The instructor also developed in-class exercises and quizzes based on FarmVille that helped connect accounting principles to game dynamics.
Follow-up surveys showed that not only did students enjoy the learning experience and felt that it helped them understand accounting concepts in a fun, engaging way, but the collaborative aspects of the game helped them build stronger relationships with their fellow classmates. Many of them continued to play the game long after the class was over. Overall, the instructor found that students who were being taught accounting while playing the game were better able to manage complexity and make cross-concept connections than those students who did not play the game.
A Final Thought
Who knows how technology will affect management education in the future. We are fully aware that the technologies and tools we mention in this introduction will seem outdated and quaint in only a few years. Perhaps the trend is more important as we are now witnessing a more rapid uptake of technology into the management classroom than ever before. Most encouraging of all is an unexpected by-product—a concomitant rise in active learning. These technologies seem to be changing the way we teach and providing a new wave of interest in active forms of instruction.

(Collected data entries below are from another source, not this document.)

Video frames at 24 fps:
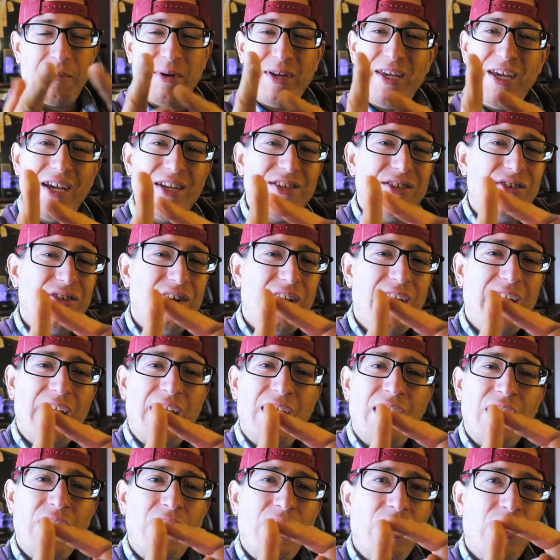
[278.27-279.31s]
But yesterday,
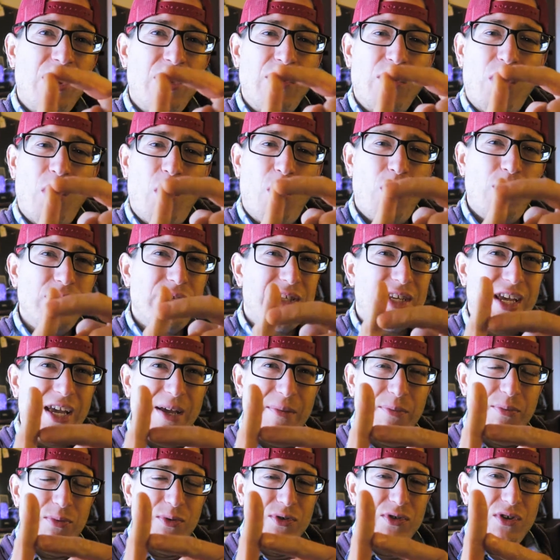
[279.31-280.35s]
the whole
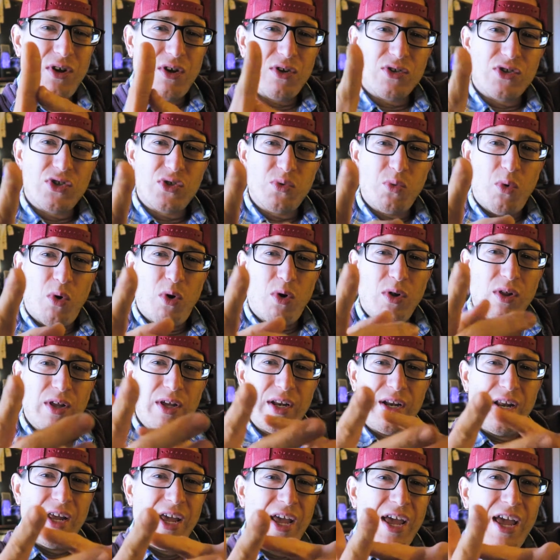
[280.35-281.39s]
tip was all
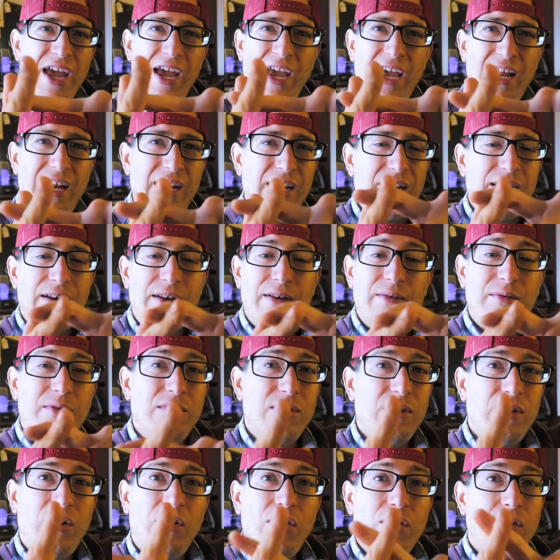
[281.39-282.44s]
swollen and
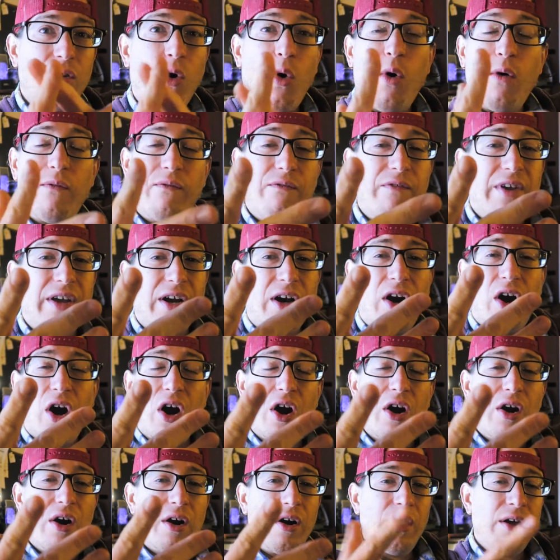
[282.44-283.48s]
literally the whole finger
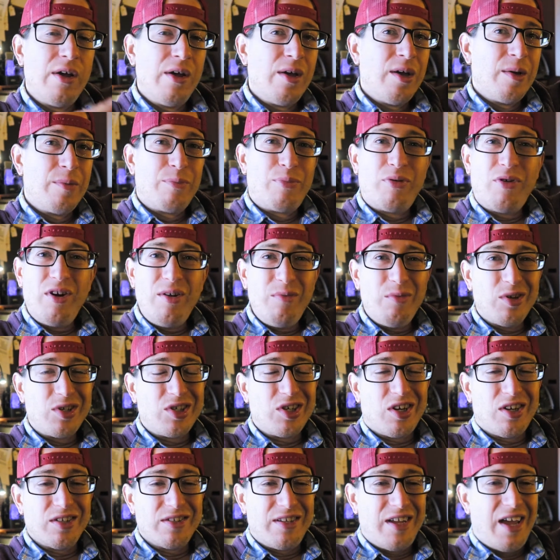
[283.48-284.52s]
hurt pretty much
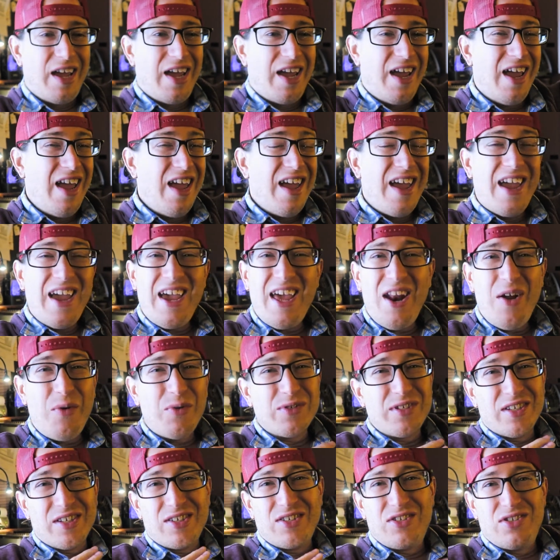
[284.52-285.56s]
all day, and I
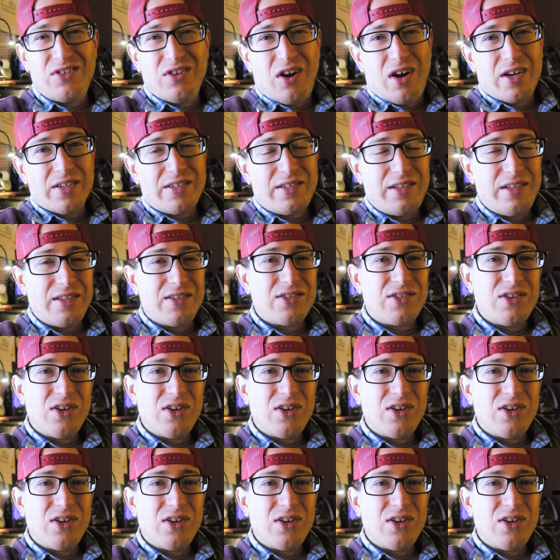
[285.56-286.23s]
was exhausted.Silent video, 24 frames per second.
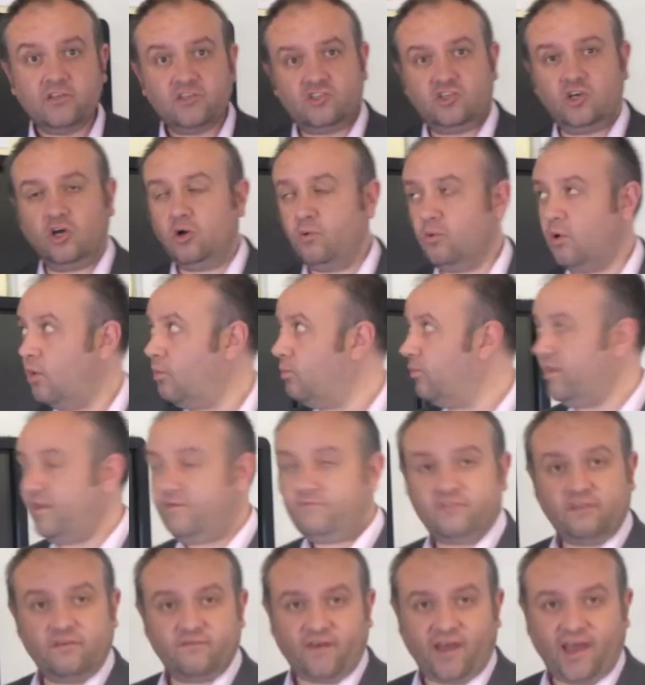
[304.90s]
So what
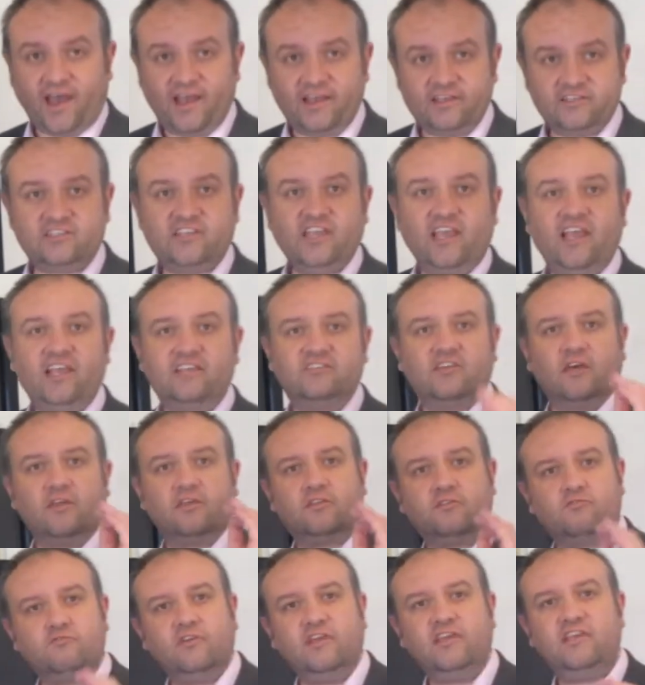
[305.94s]
we've devised is a
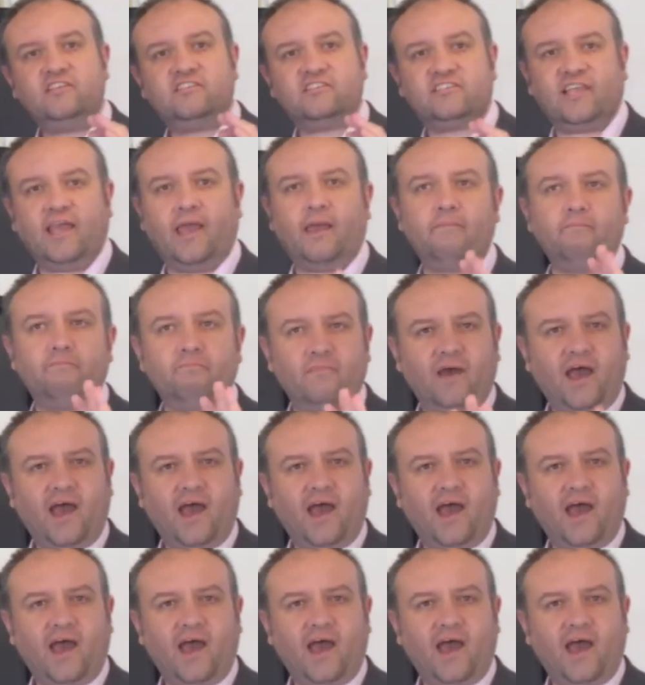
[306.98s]
three-step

Technology will never be a panacea for management education. As instructors, we know all too well that the same Internet technologies that help facilitate active learning in the physical or virtual classroom can distract students from learning in that same classroom (Turn off those cell phones! Close those laptops!). But perhaps technology has grown and evolved to a point where this is less a hindrance to teaching and has become an enabler of active learning, both in face-to-face and virtual classrooms.